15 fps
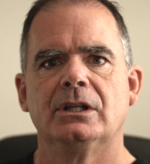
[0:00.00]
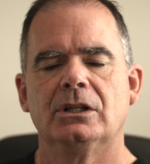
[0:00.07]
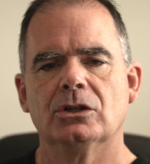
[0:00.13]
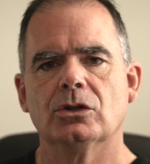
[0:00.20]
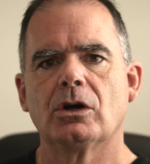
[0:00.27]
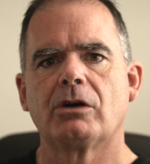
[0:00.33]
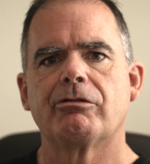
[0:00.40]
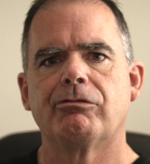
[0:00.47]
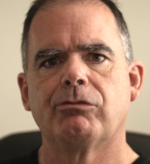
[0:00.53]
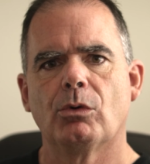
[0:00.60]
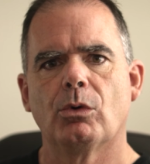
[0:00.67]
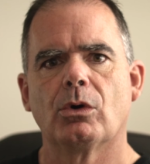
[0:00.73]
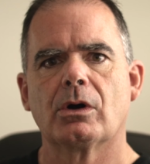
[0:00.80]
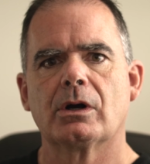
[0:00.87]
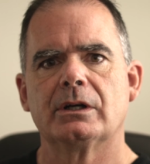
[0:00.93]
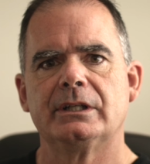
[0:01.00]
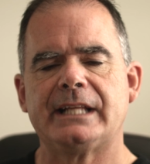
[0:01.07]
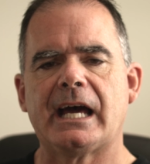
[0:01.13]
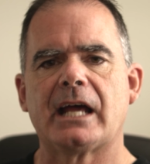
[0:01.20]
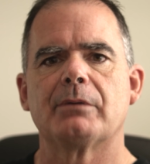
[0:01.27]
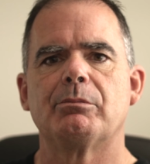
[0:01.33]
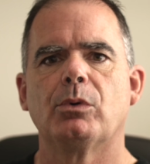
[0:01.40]
look for
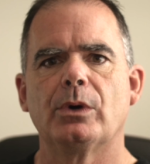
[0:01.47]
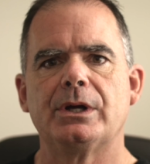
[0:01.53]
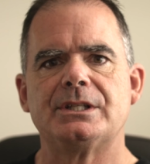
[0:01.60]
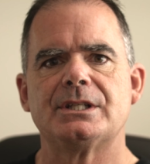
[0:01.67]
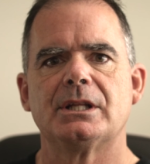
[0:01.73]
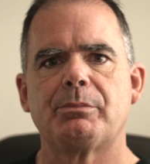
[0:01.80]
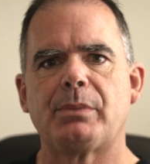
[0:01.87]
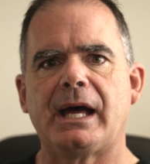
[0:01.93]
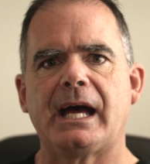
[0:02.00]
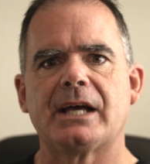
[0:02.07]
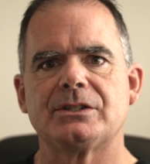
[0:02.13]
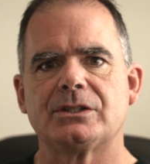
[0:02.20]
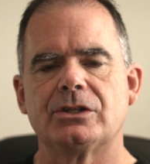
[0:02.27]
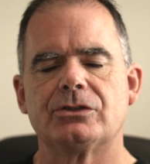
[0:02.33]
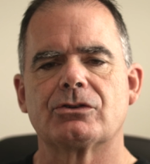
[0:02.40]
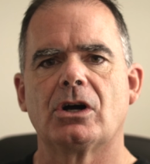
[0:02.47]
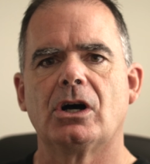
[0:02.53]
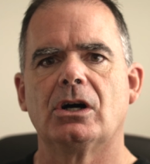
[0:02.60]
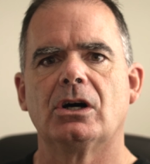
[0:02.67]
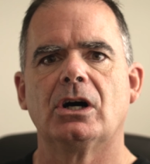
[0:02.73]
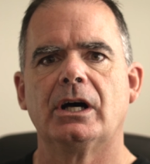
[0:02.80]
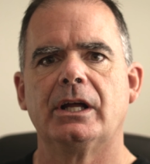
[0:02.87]
data points in the past to draw
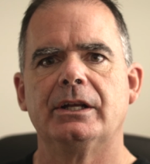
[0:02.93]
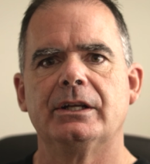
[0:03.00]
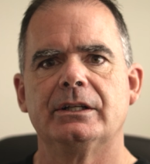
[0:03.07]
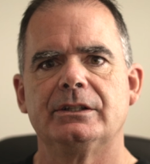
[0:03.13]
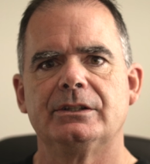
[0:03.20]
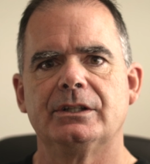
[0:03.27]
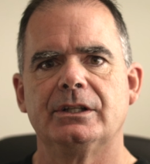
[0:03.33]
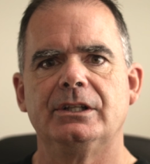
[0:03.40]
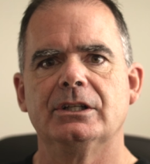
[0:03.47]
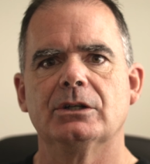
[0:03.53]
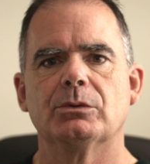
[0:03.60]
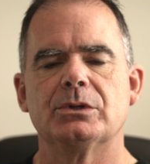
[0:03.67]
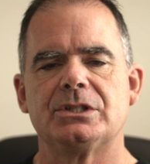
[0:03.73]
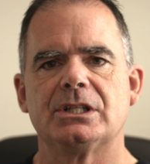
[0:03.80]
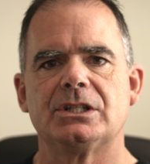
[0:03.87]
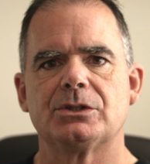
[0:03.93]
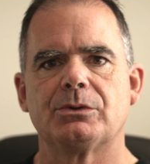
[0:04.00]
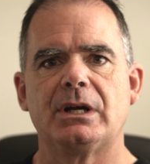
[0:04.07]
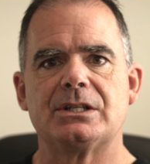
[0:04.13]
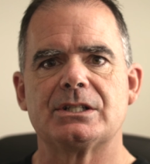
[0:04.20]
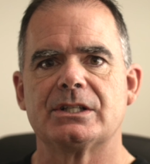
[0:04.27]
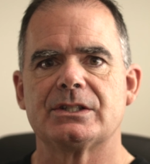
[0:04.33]
on to deal with
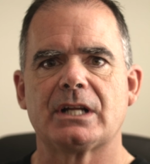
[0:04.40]
situations,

### Task to complete
Would you copy out the material above exactly, without the pictures in it?

### Task solution
15 fps
[0:00.00]
[0:00.07]
[0:00.13]
[0:00.20]
[0:00.27]
[0:00.33]
[0:00.40]
[0:00.47]
[0:00.53]
[0:00.60]
[0:00.67]
[0:00.73]
[0:00.80]
[0:00.87]
[0:00.93]
[0:01.00]
[0:01.07]
[0:01.13]
[0:01.20]
[0:01.27]
[0:01.33]
[0:01.40]
look for
[0:01.47]
[0:01.53]
[0:01.60]
[0:01.67]
[0:01.73]
[0:01.80]
[0:01.87]
[0:01.93]
[0:02.00]
[0:02.07]
[0:02.13]
[0:02.20]
[0:02.27]
[0:02.33]
[0:02.40]
[0:02.47]
[0:02.53]
[0:02.60]
[0:02.67]
[0:02.73]
[0:02.80]
[0:02.87]
data points in the past to draw
[0:02.93]
[0:03.00]
[0:03.07]
[0:03.13]
[0:03.20]
[0:03.27]
[0:03.33]
[0:03.40]
[0:03.47]
[0:03.53]
[0:03.60]
[0:03.67]
[0:03.73]
[0:03.80]
[0:03.87]
[0:03.93]
[0:04.00]
[0:04.07]
[0:04.13]
[0:04.20]
[0:04.27]
[0:04.33]
on to deal with
[0:04.40]
situations,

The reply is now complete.